Везир дружелюбно потрепал старика по плечу и заметил:
– Сегодня в ваших винных кладовых очистится немало места. Говорят, ты не можешь равнодушно видеть пустой чаши и… полной тоже! Ну, так сегодня тебе незачем сдерживать себя! А когда ты решишь, что настало подходящее время, кивни моему домоправителю, что пристроился вот там, в углу. Он привез несколько кувшинов с благороднейшим соком лозы из Библа [ 182] и поднесет его вам всем. А я еще приду пожелать вам доброй ночи.
Амени обычно удалялся с пира, как только начиналась попойка.
Когда он в сопровождении везира удалился, гостям надели на шеи свежие венки, головы их убрали цветами лотоса, а чаши вновь наполнили вином. Появились музыканты и заиграли на арфах, лютнях и бубнах всякие веселые песни. Дирижер отбивал такт, хлопая в ладоши, а когда пирующие развеселились, то и они стали поддерживать его ритмичными хлопками.
Подвижный и жизнерадостный Гагабу не ударил лицом в грязь и поддержал славу не только хорошего распорядителя, но и человека, умеющего выпить.
Вскоре строгие лица жрецов загорелись весельем, а военные и придворные из кожи лезли, стараясь перещеголять друг друга в разнузданных шутках.
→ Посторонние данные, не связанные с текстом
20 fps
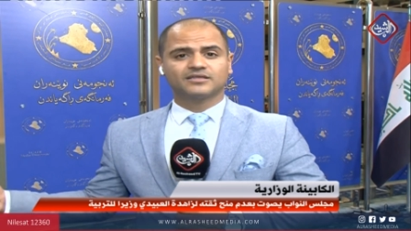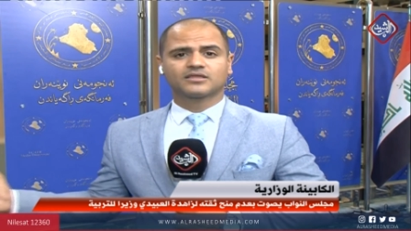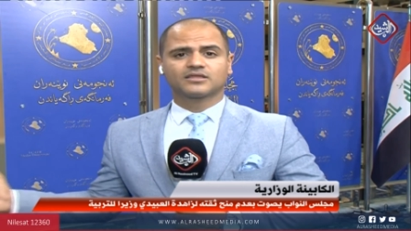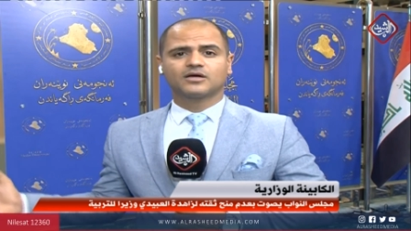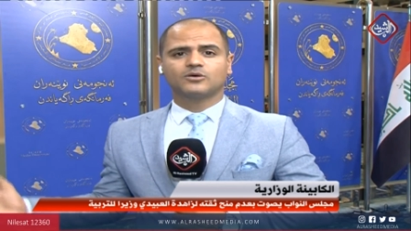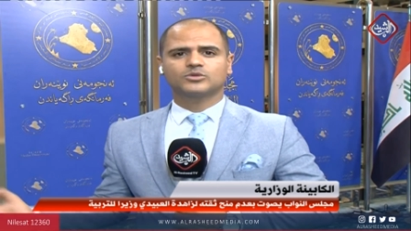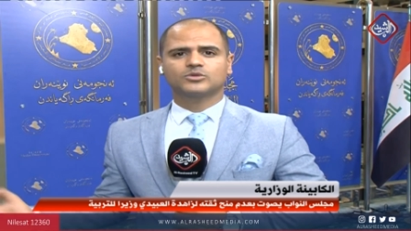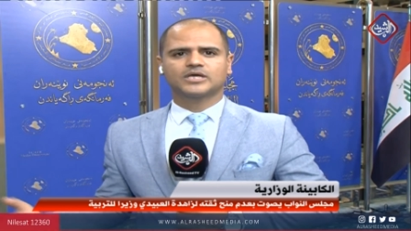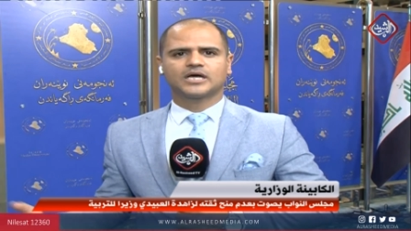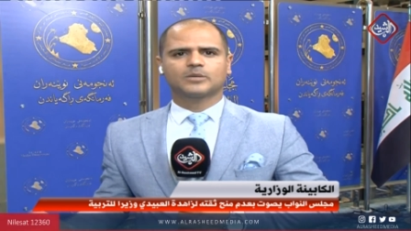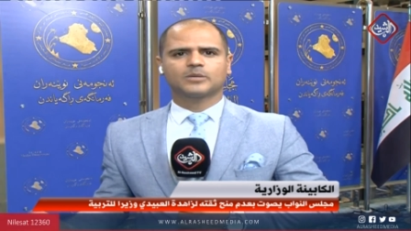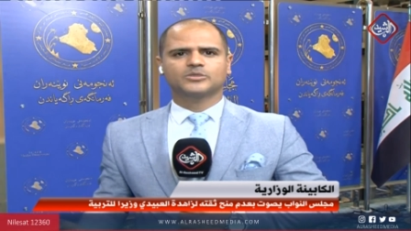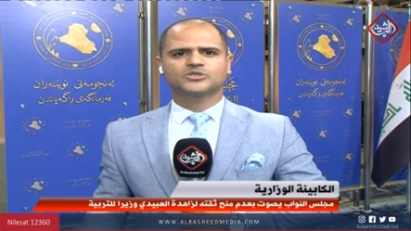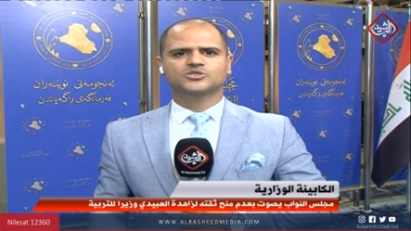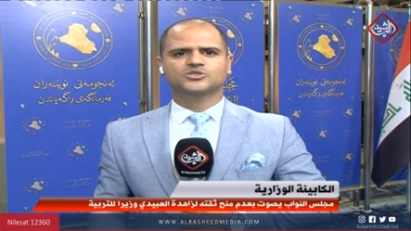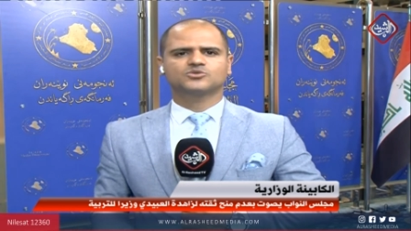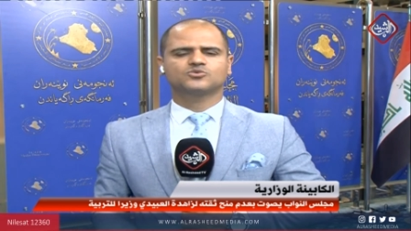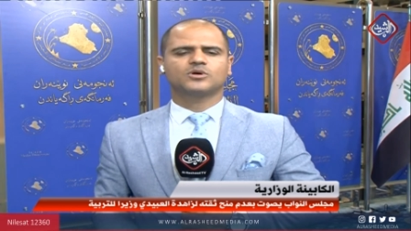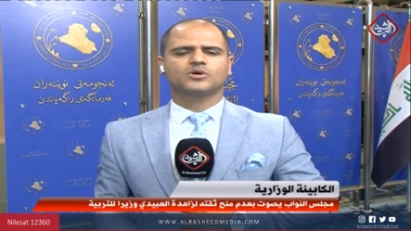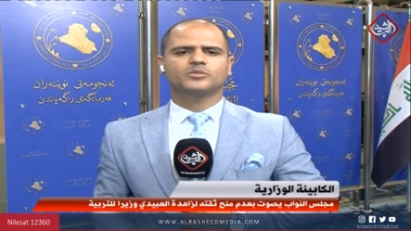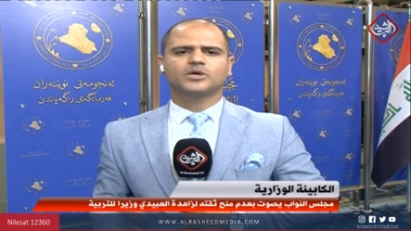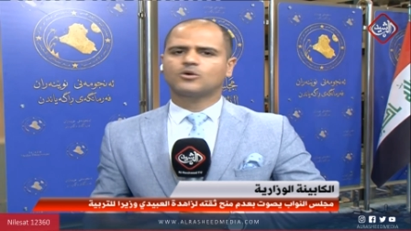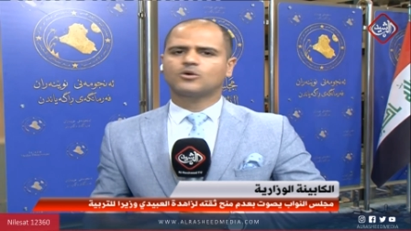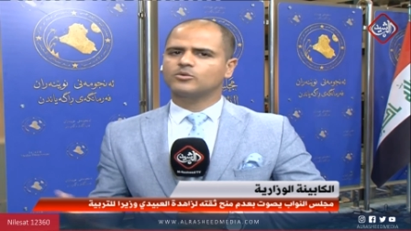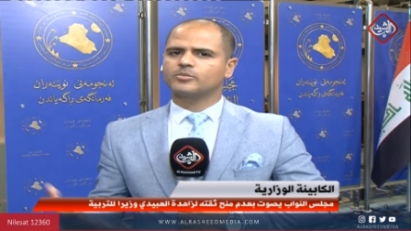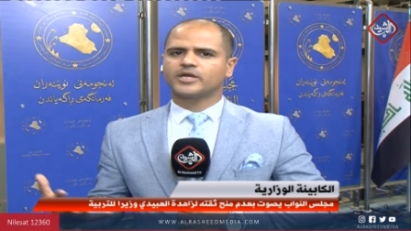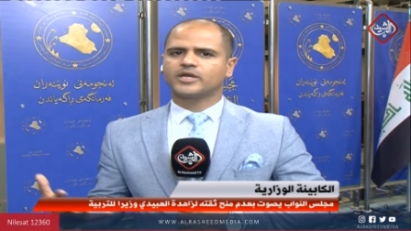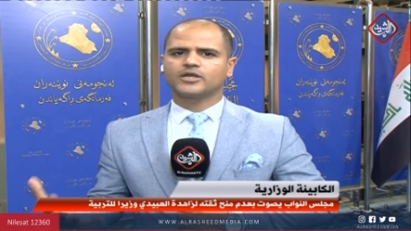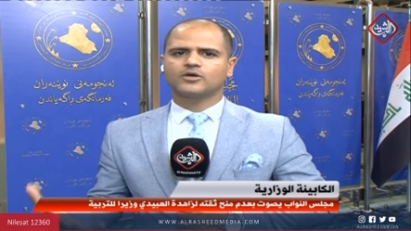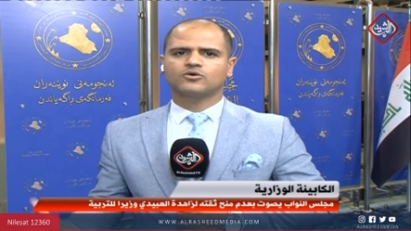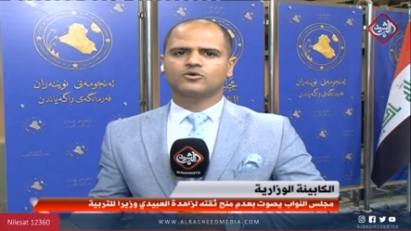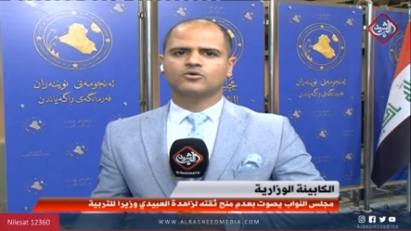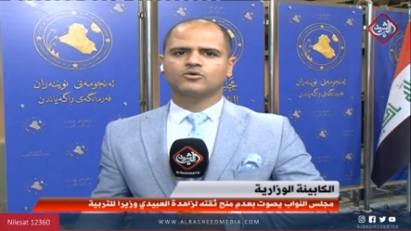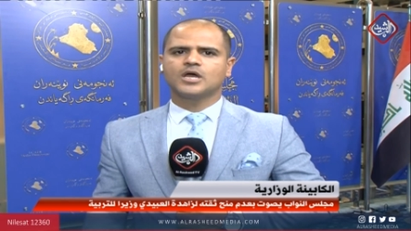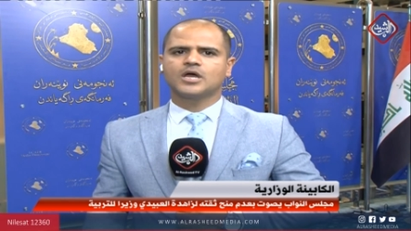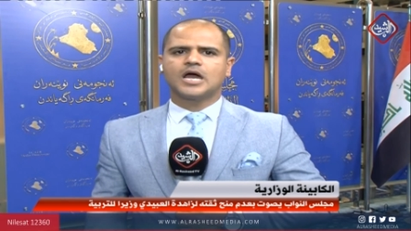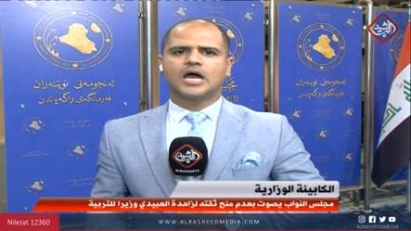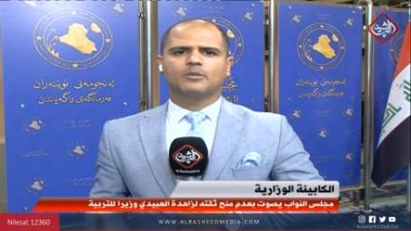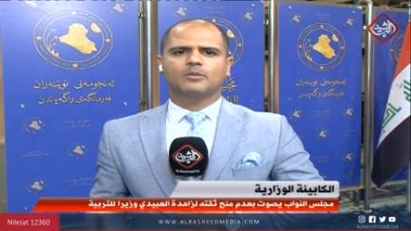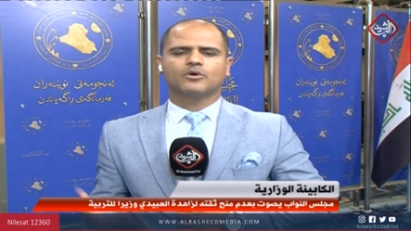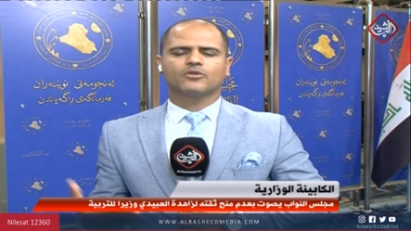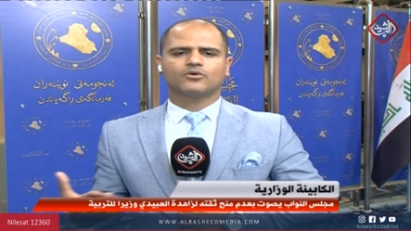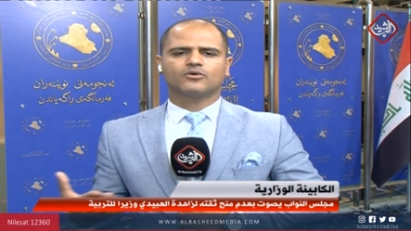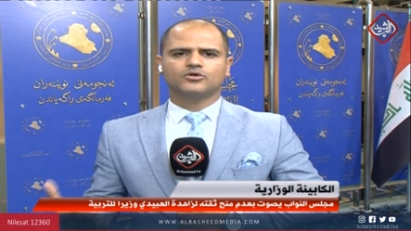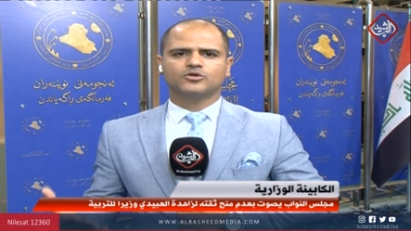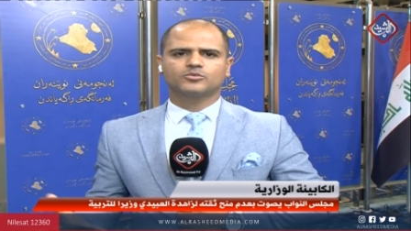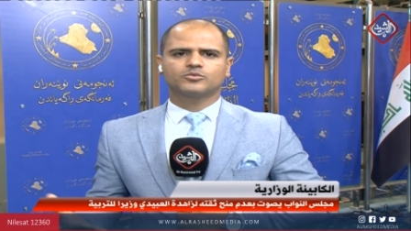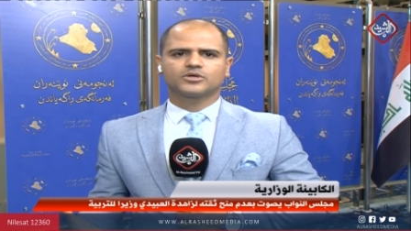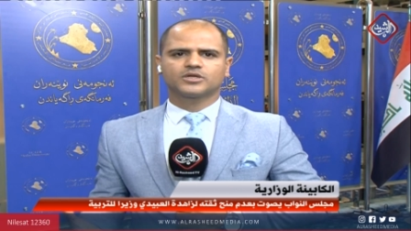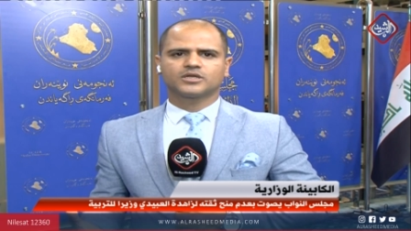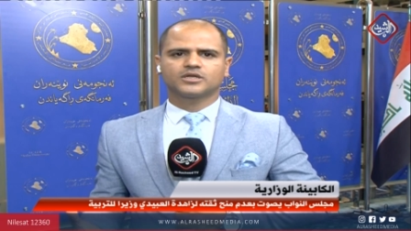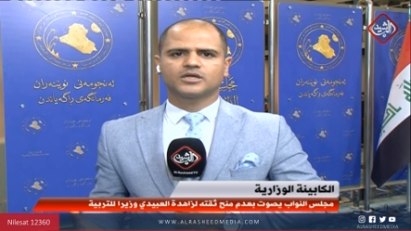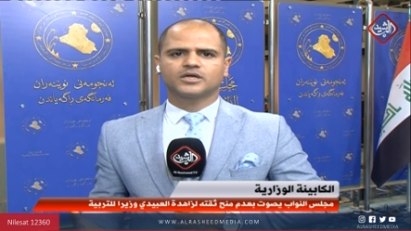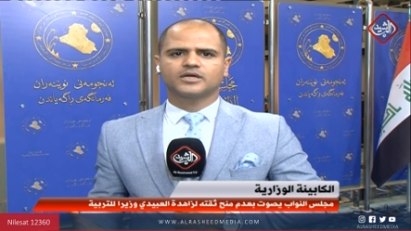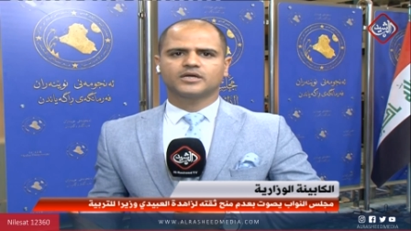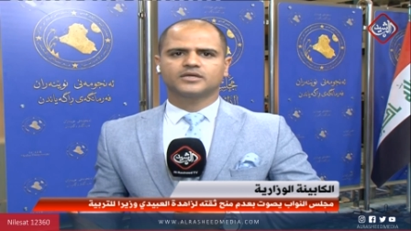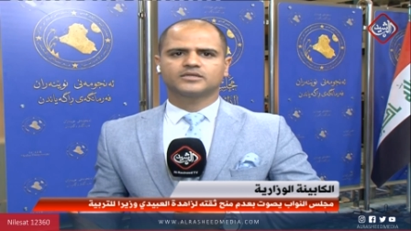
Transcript: قوي داخل مجلس النواب يقول بأنه الموضوع يمكن آه،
Но вот старик сделал знак, и появился юный служитель храма, весь в венках, с небольшой позолоченной мумией в руках и, пустив ее по кругу пирующих, воскликнул:
– Взгляните на нее! Веселитесь и пейте, пока вы на земле и не стали такими, как она. [ 183]
Гагабу снова подал знак, и домоправитель везира поднес гостям благородного вина из Библа. Все принялись восхвалять Ани, подателя всех благ, и чудесные качества напитка.
– Какое вино! – вскричал обычно сдержанный глава пастофоров. – Оно словно мыло!
– Что за сравнение! – расхохотался Гагабу. – Объясни-ка нам его смысл!
– Оно, словно мыло, смывает с души все заботы! – отвечал пастофор.
– Прекрасно, друг! – воскликнул Гагабу. – Раз так, пусть каждый воздаст хвалу этому благородному соку. Начинай ты, первый пророк храма Аменхотепа!
– Забота – яд, – сказал тот, – а это вино – противоядие от яда заботы!
182
Библ – один из крупнейших финикийских городов (Библ – греческое его название, а финикийское – Гебал, то есть гора. – Д. Б.); издавна славился своей виноградной лозой, которая была известна и в Древней Греции. (Прим. автора.)
183
«Веселитесь и пейте, пока вы на земле и не стали такими, как она». – Об этом обычае рассказывает Геродот (II, 78). Лукиан сам видел, как во время пиршества передают из рук в руки изображения мумии. Позднее этот обычай заимствовали греки, но в стремлении придать всему более изящные формы они заменили мумию фигуркой окрыленного гения смерти. (Прим. автора.)